# TASK ITEM
When you reproduce the entries below, keep each one exact and drop any pictures.

(Stored data)
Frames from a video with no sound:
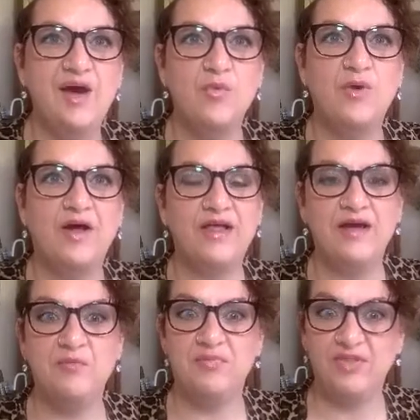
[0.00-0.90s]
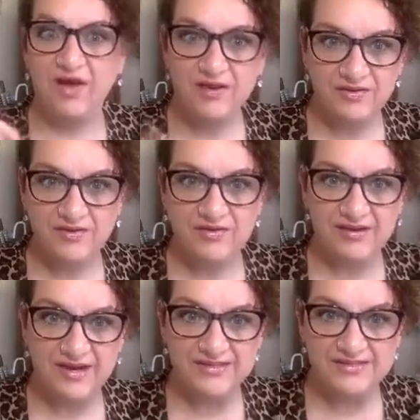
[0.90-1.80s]
while I applaud her
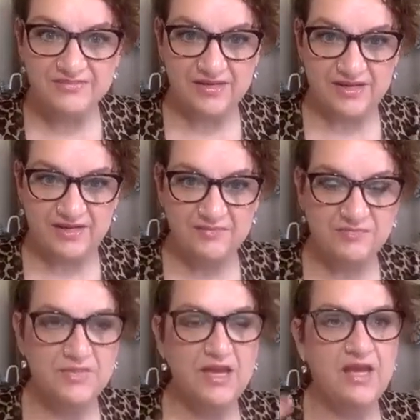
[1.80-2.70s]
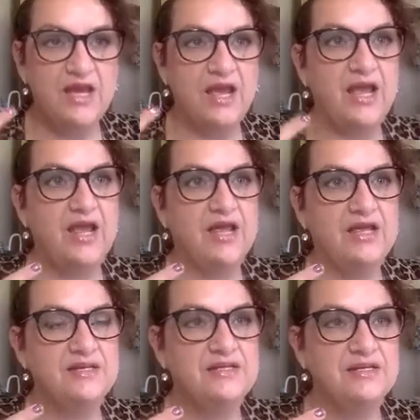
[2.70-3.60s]
creativity
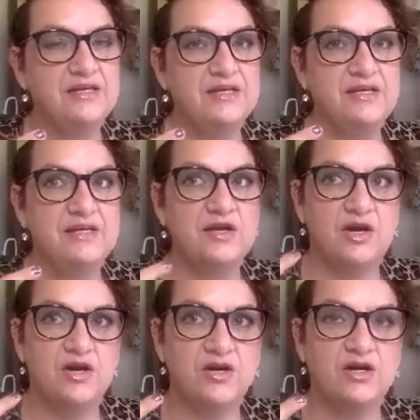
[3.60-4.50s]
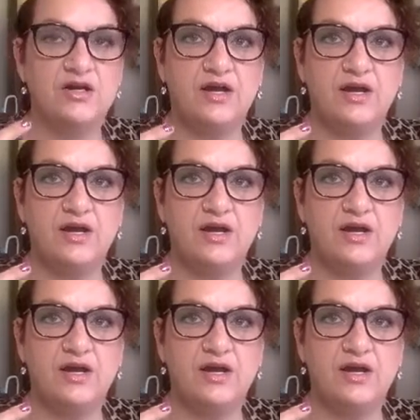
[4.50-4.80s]
and her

# PROBLEM SOLUTION
Frames from a video with no sound:
[0.00-0.90s]
[0.90-1.80s]
while I applaud her
[1.80-2.70s]
[2.70-3.60s]
creativity
[3.60-4.50s]
[4.50-4.80s]
and her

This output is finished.